## Exercise description
From the first line to the last, give the material again exactly, without the images.

## Supplied material
——————
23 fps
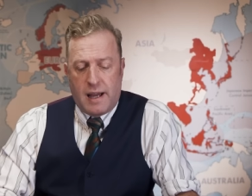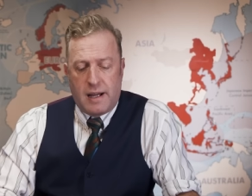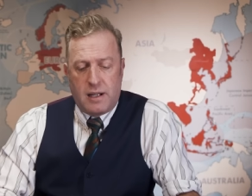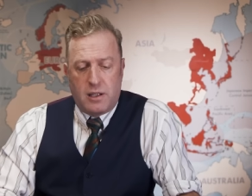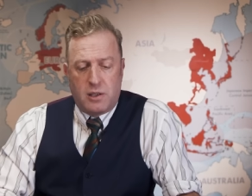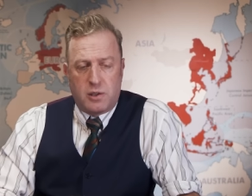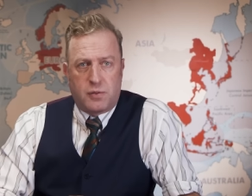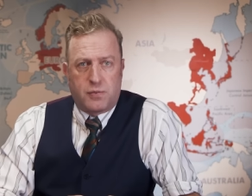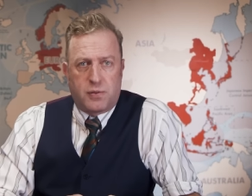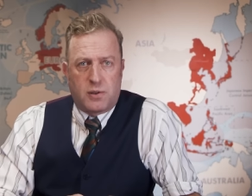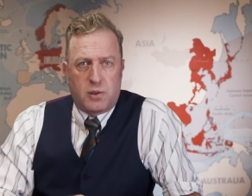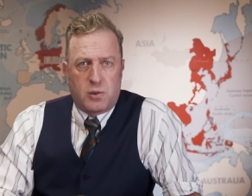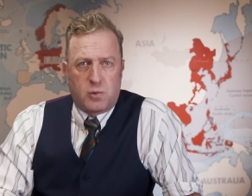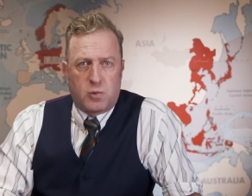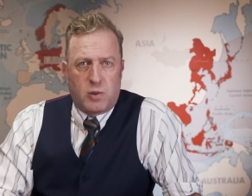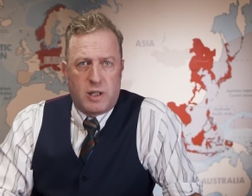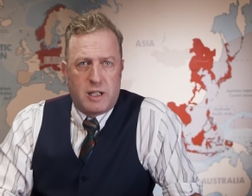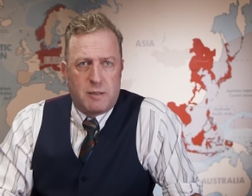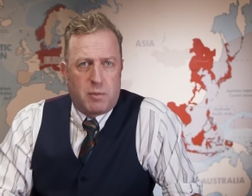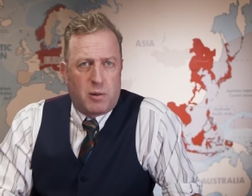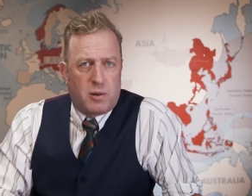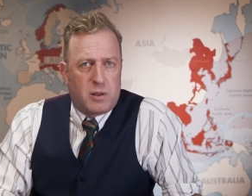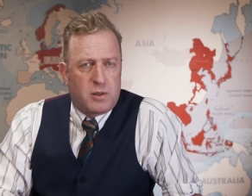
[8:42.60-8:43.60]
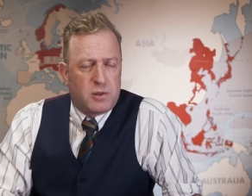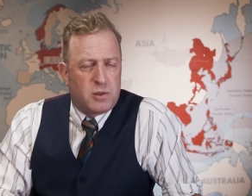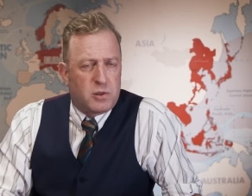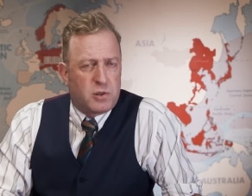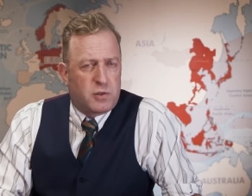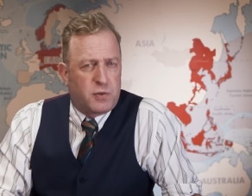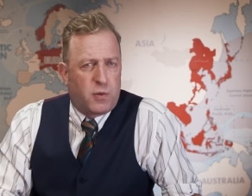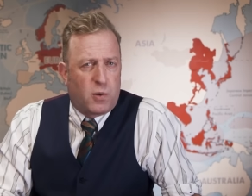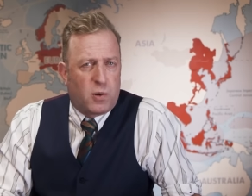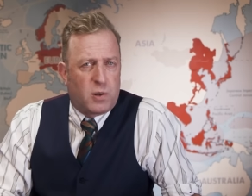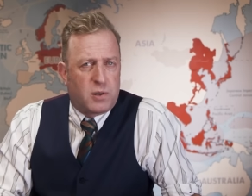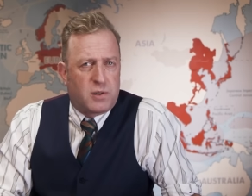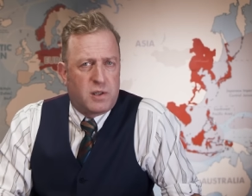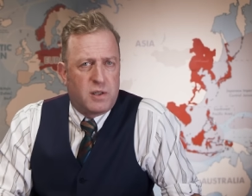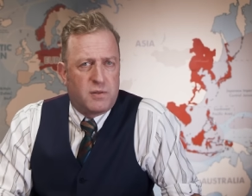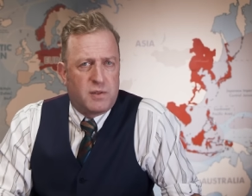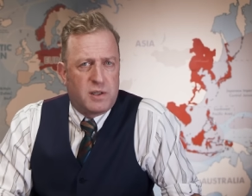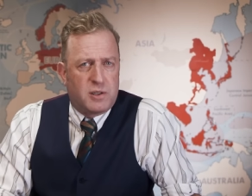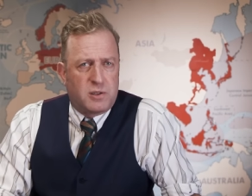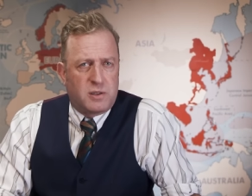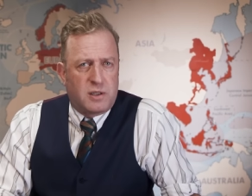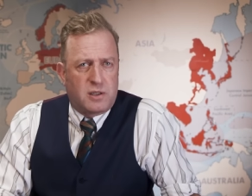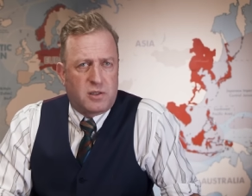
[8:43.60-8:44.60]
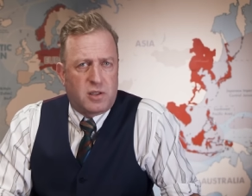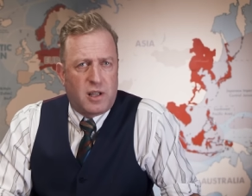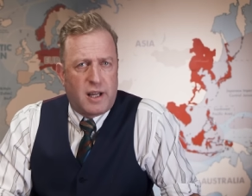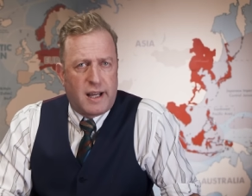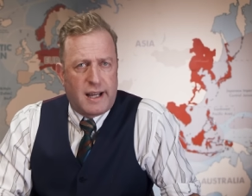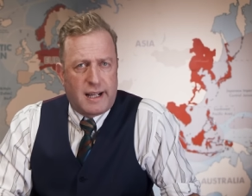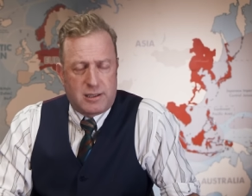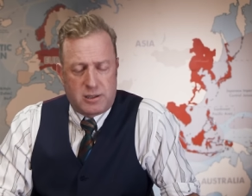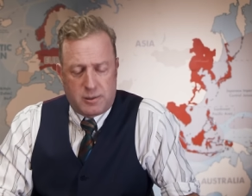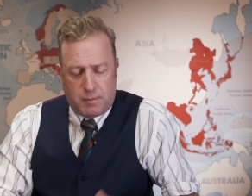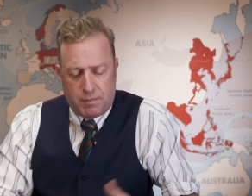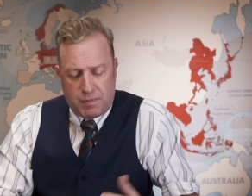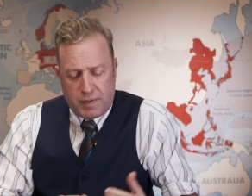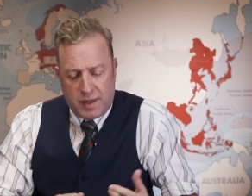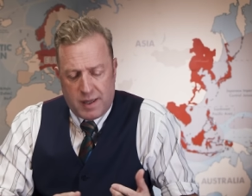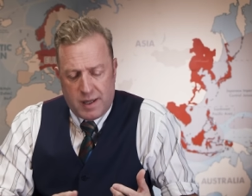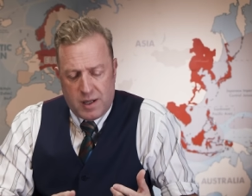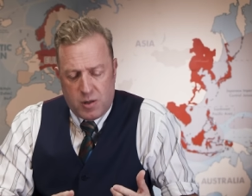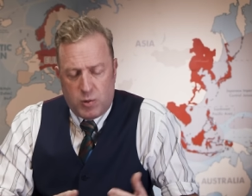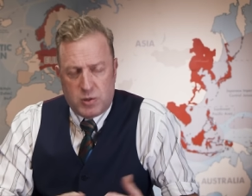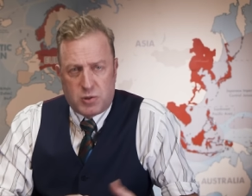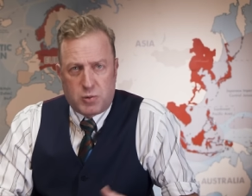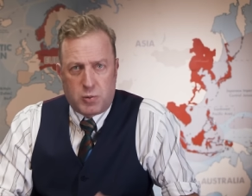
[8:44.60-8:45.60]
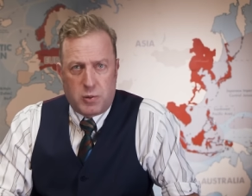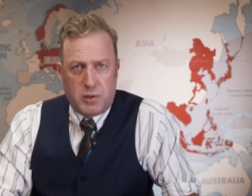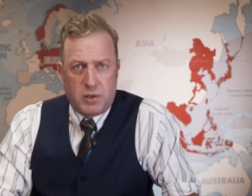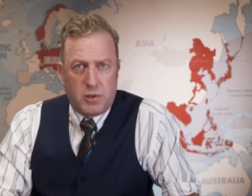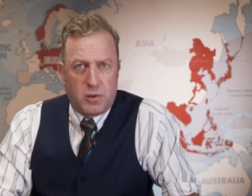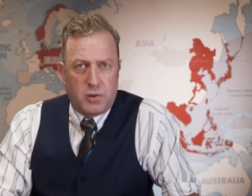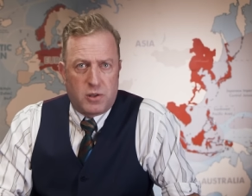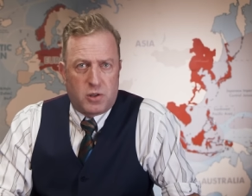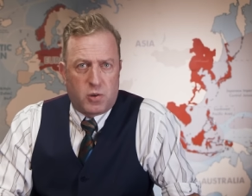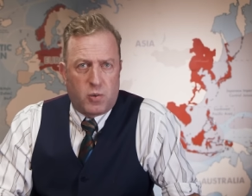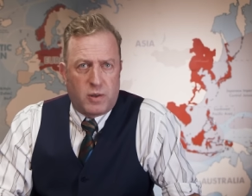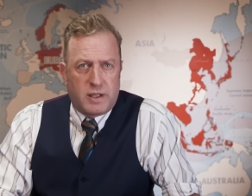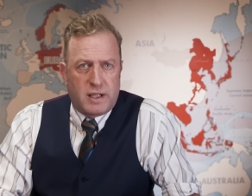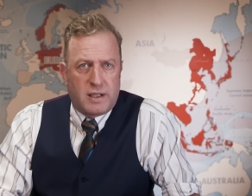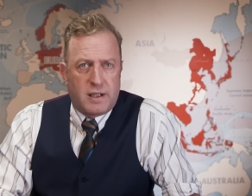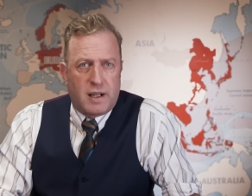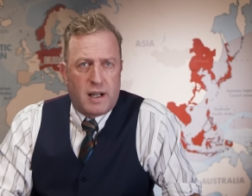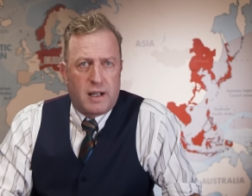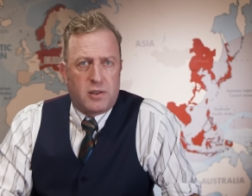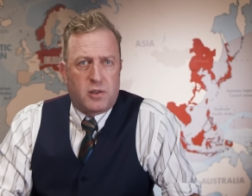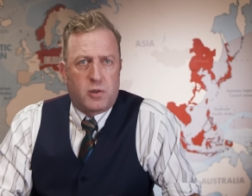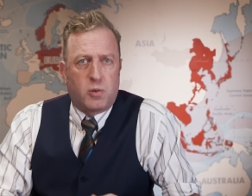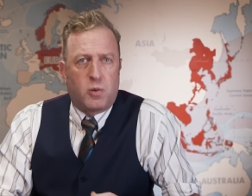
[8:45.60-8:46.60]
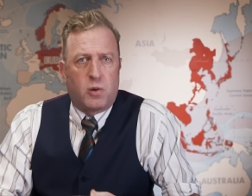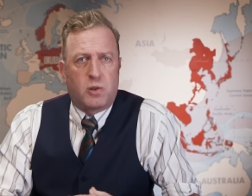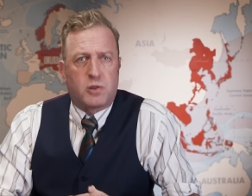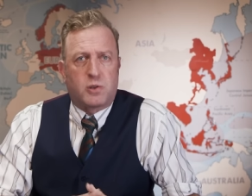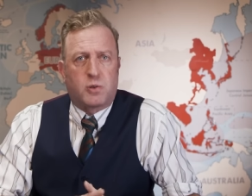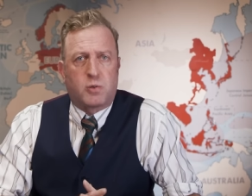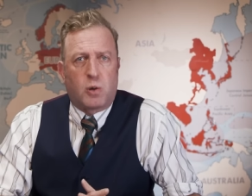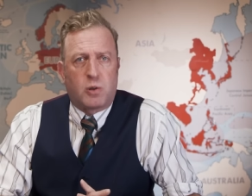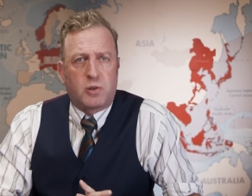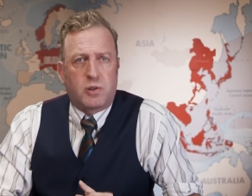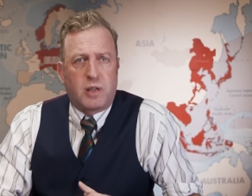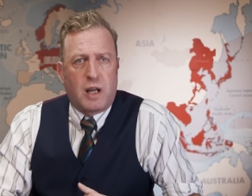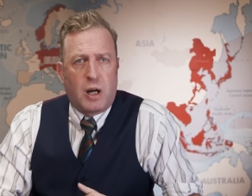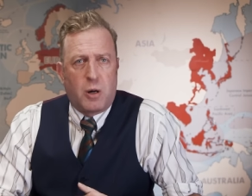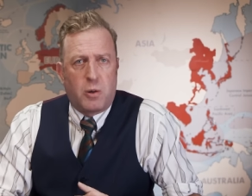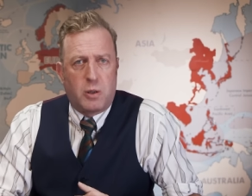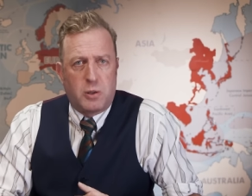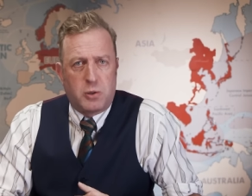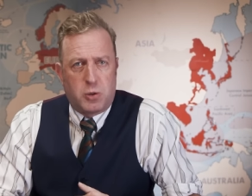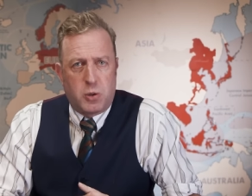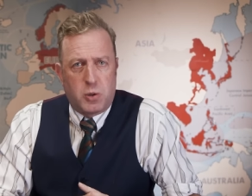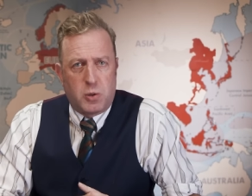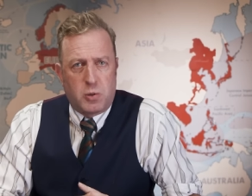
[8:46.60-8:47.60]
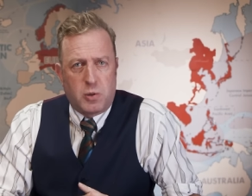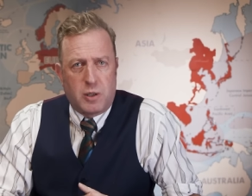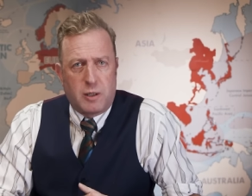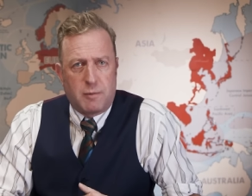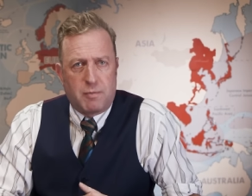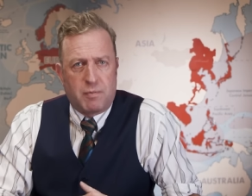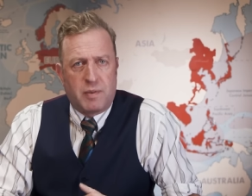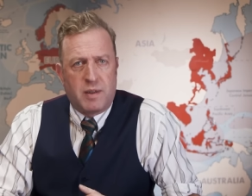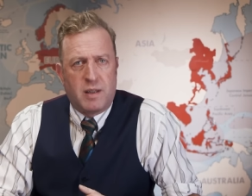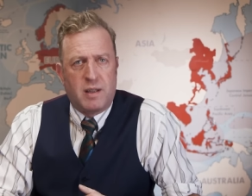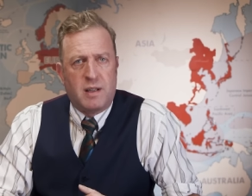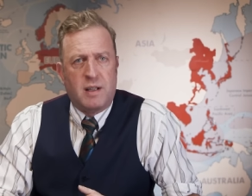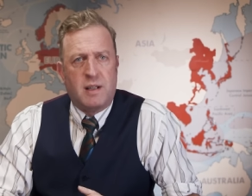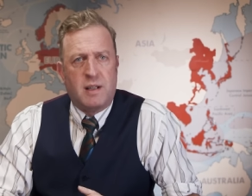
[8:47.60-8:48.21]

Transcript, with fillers: As for Ray Barton's 4th Division attacks, which renew the 29th towards Grosshau and Duren,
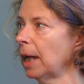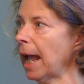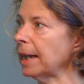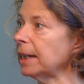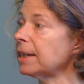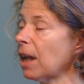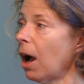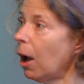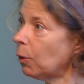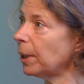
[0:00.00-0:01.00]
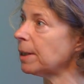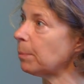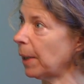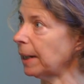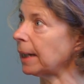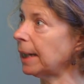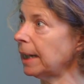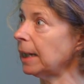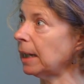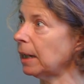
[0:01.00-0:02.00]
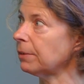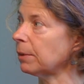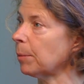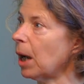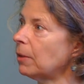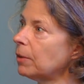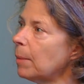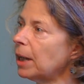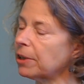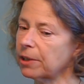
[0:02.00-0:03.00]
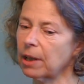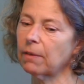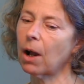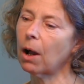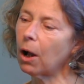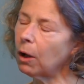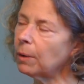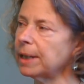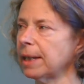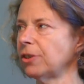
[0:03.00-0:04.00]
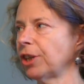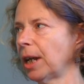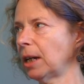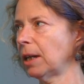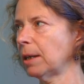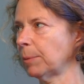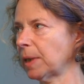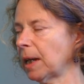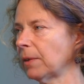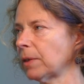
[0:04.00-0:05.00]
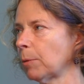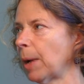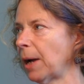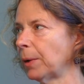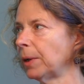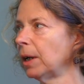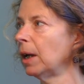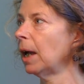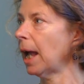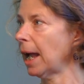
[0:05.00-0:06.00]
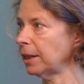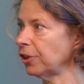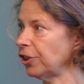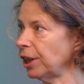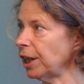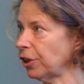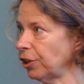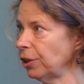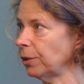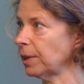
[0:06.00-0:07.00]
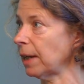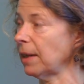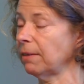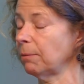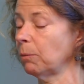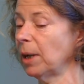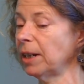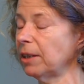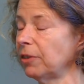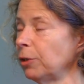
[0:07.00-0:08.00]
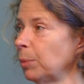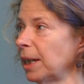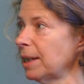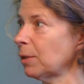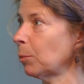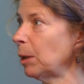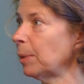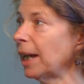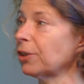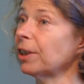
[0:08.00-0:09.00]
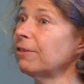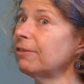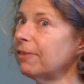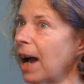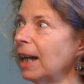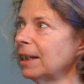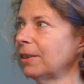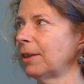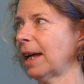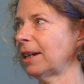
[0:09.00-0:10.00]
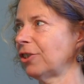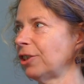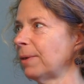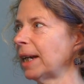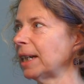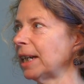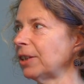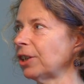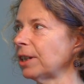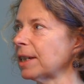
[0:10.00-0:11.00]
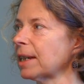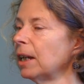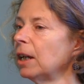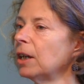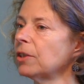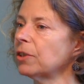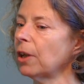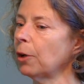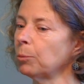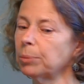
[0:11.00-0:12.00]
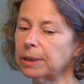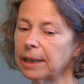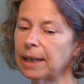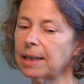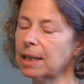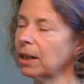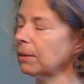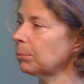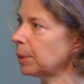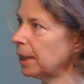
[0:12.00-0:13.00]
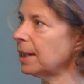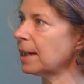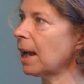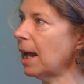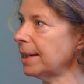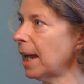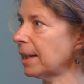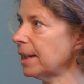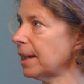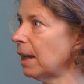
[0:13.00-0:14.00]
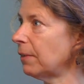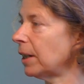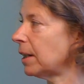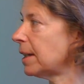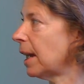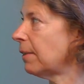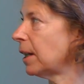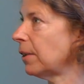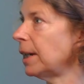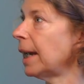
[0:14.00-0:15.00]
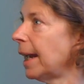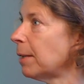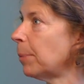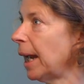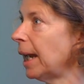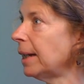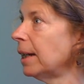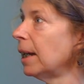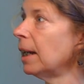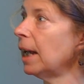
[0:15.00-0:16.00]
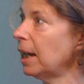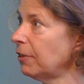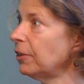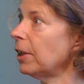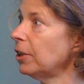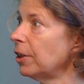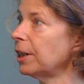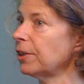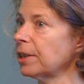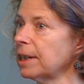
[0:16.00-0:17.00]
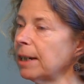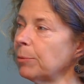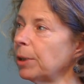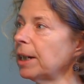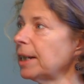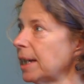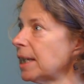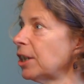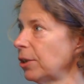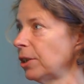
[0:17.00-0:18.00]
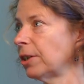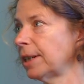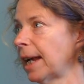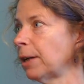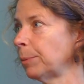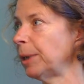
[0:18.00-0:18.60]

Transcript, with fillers: And it's always been key in Vermont. Vermonters have always educated themselves about energy issues and they've one of the few places where people actually follow energy regulations mm-hmm. so please please contact the selfing safe and green campaign if you're interested in bringing this to your town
——————
## Solution below
23 fps
[8:42.60-8:43.60]
[8:43.60-8:44.60]
[8:44.60-8:45.60]
[8:45.60-8:46.60]
[8:46.60-8:47.60]
[8:47.60-8:48.21]

Transcript, with fillers: As for Ray Barton's 4th Division attacks, which renew the 29th towards Grosshau and Duren,
[0:00.00-0:01.00]
[0:01.00-0:02.00]
[0:02.00-0:03.00]
[0:03.00-0:04.00]
[0:04.00-0:05.00]
[0:05.00-0:06.00]
[0:06.00-0:07.00]
[0:07.00-0:08.00]
[0:08.00-0:09.00]
[0:09.00-0:10.00]
[0:10.00-0:11.00]
[0:11.00-0:12.00]
[0:12.00-0:13.00]
[0:13.00-0:14.00]
[0:14.00-0:15.00]
[0:15.00-0:16.00]
[0:16.00-0:17.00]
[0:17.00-0:18.00]
[0:18.00-0:18.60]

Transcript, with fillers: And it's always been key in Vermont. Vermonters have always educated themselves about energy issues and they've one of the few places where people actually follow energy regulations mm-hmm. so please please contact the selfing safe and green campaign if you're interested in bringing this to your town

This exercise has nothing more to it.